• _ASSIGNMENT_:
Exactly the lines from the one holding "[0:02.00-0:03.00]" through the end of the material below must be printed, nothing more, and the pictures must be dropped.

• _MATERIAL PROVIDED_:
==========

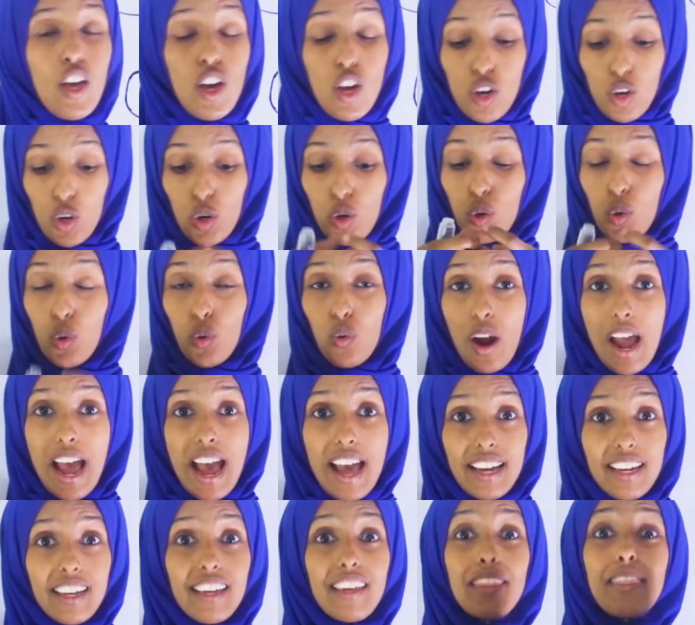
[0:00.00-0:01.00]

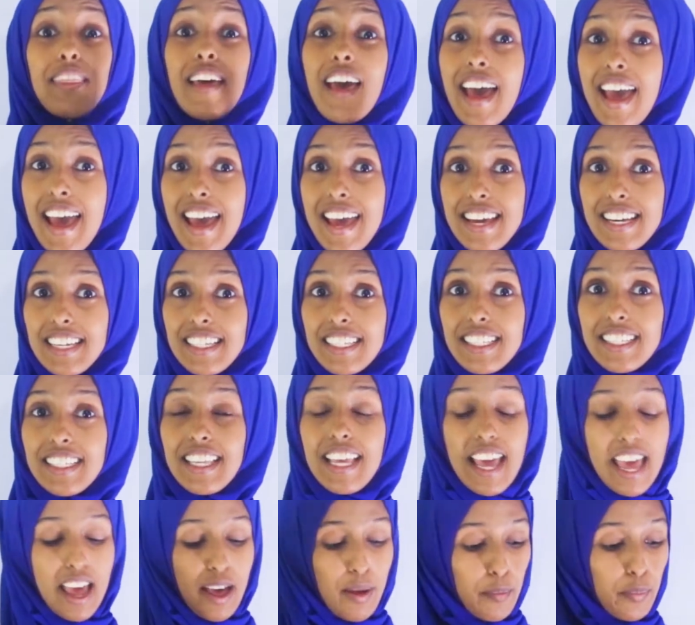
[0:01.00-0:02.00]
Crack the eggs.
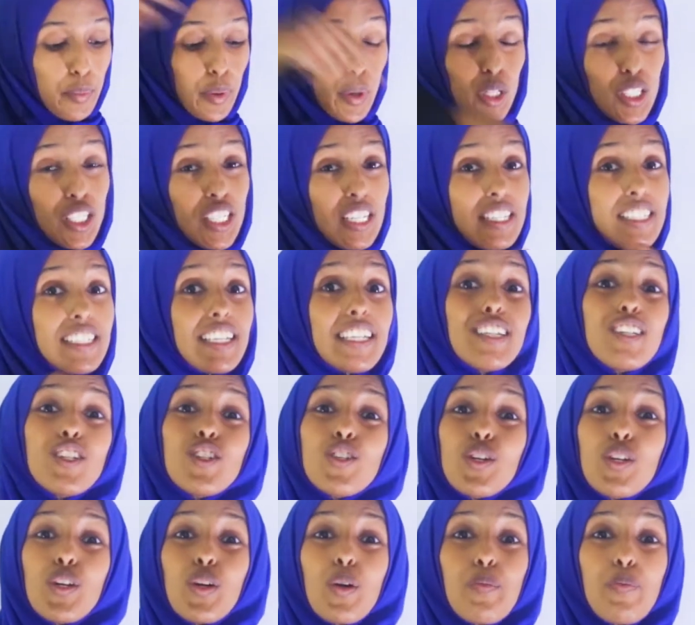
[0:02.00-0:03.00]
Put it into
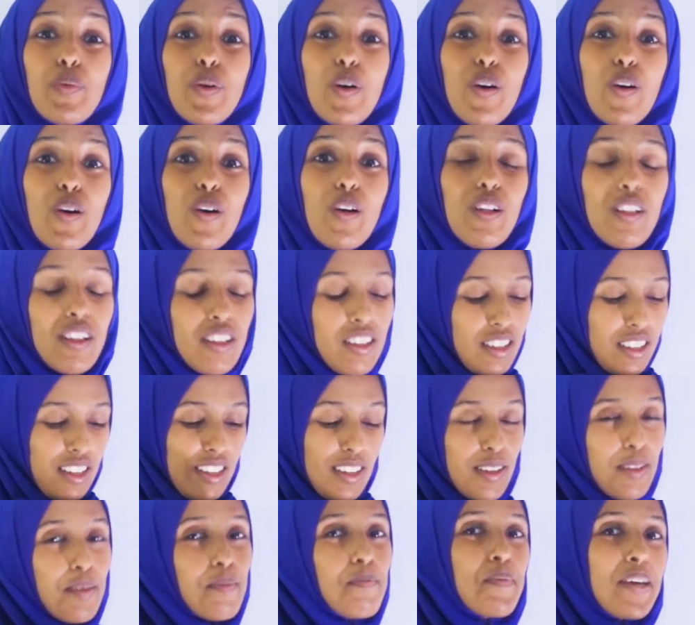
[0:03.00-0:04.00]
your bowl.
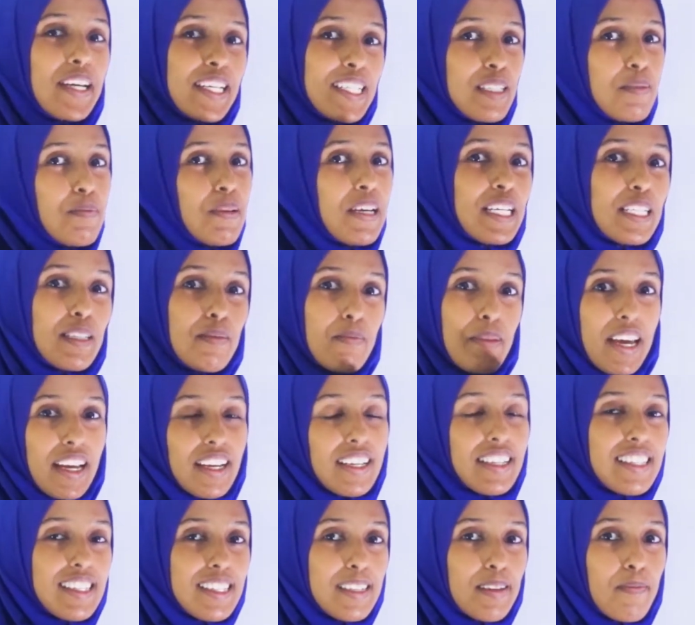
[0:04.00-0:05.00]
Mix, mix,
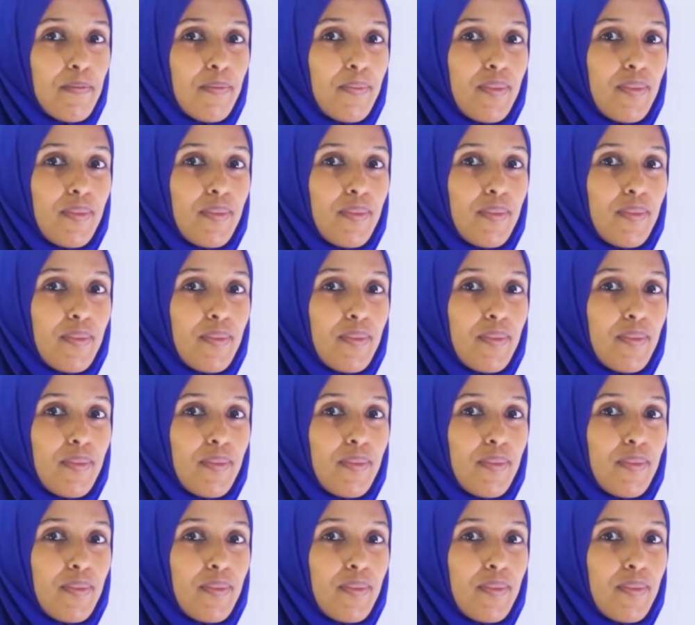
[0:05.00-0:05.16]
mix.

==========

• _EXPECTED ANSWER_:
[0:02.00-0:03.00]
Put it into
[0:03.00-0:04.00]
your bowl.
[0:04.00-0:05.00]
Mix, mix,
[0:05.00-0:05.16]
mix.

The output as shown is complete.